● **SUPPLIED RECORDS**
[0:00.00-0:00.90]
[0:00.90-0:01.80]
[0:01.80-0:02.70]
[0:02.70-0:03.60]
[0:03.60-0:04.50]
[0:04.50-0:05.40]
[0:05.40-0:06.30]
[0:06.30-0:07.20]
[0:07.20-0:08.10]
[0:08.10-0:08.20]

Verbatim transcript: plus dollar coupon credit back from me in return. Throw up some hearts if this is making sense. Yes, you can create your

==

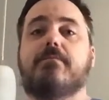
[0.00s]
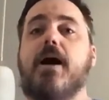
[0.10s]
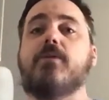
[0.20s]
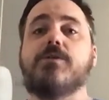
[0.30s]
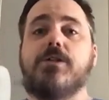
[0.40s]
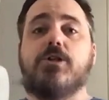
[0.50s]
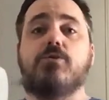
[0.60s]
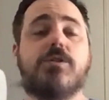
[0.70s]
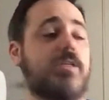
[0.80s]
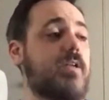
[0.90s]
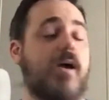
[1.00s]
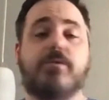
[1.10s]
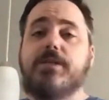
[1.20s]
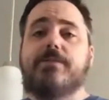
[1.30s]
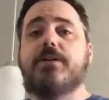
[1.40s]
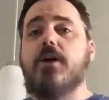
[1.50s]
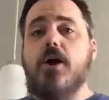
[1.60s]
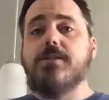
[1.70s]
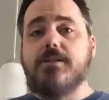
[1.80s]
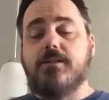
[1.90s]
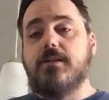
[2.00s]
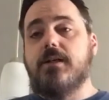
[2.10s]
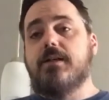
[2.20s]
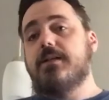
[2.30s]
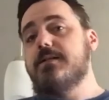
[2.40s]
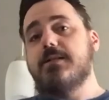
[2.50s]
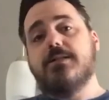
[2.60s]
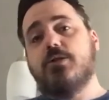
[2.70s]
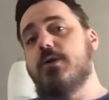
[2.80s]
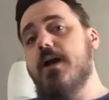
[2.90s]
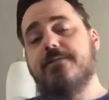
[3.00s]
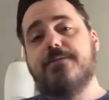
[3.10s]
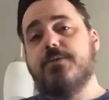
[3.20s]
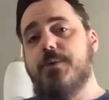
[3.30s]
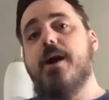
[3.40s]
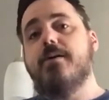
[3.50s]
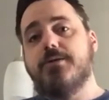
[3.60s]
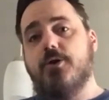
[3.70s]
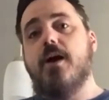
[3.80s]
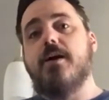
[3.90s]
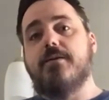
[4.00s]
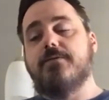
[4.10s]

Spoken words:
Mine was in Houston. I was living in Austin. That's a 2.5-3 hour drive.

* * *

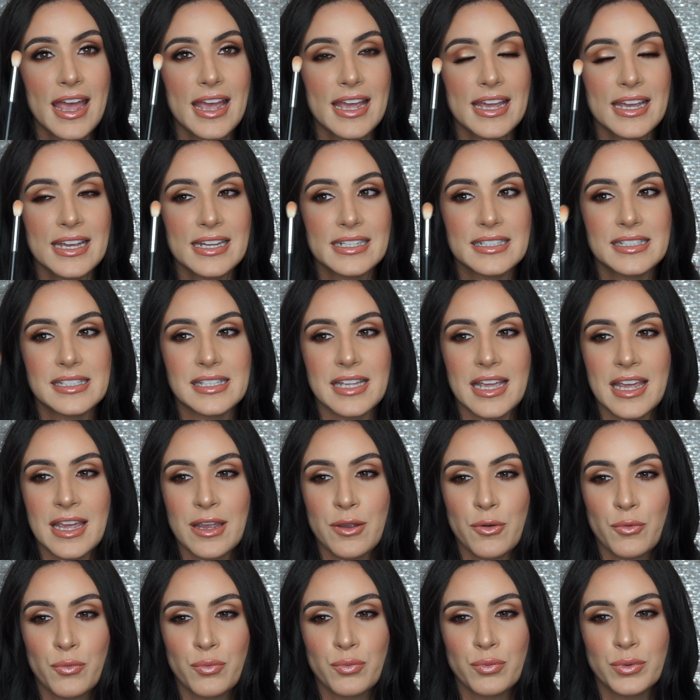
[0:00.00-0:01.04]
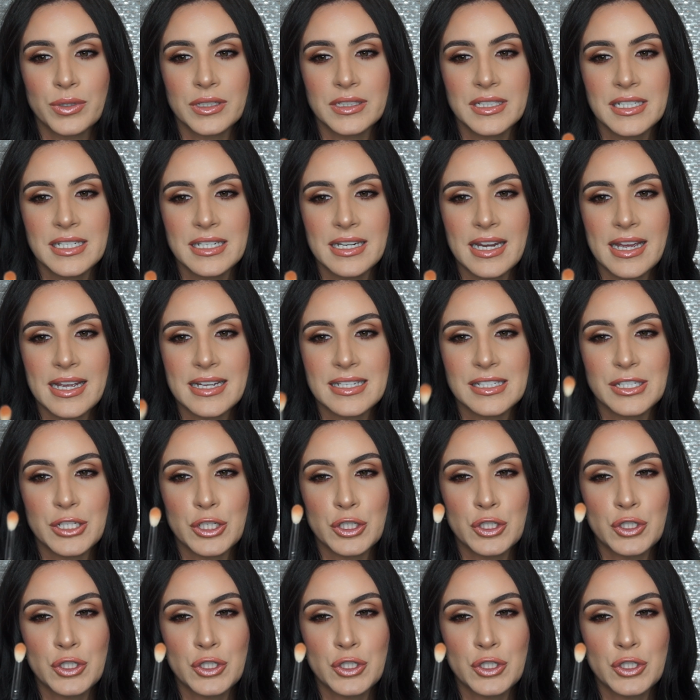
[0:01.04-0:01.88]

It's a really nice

● **DIRECTIONS FOR THIS TASK**
The entries above hold the needed span. Transcribe exactly the lines from the one with "[0:00.00-0:00.90]" to the one with "Verbatim transcript: plus", both included.

● **ANSWER SECTION**
[0:00.00-0:00.90]
[0:00.90-0:01.80]
[0:01.80-0:02.70]
[0:02.70-0:03.60]
[0:03.60-0:04.50]
[0:04.50-0:05.40]
[0:05.40-0:06.30]
[0:06.30-0:07.20]
[0:07.20-0:08.10]
[0:08.10-0:08.20]

Verbatim transcript: plus dollar coupon credit back from me in return. Throw up some hearts if this is making sense. Yes, you can create your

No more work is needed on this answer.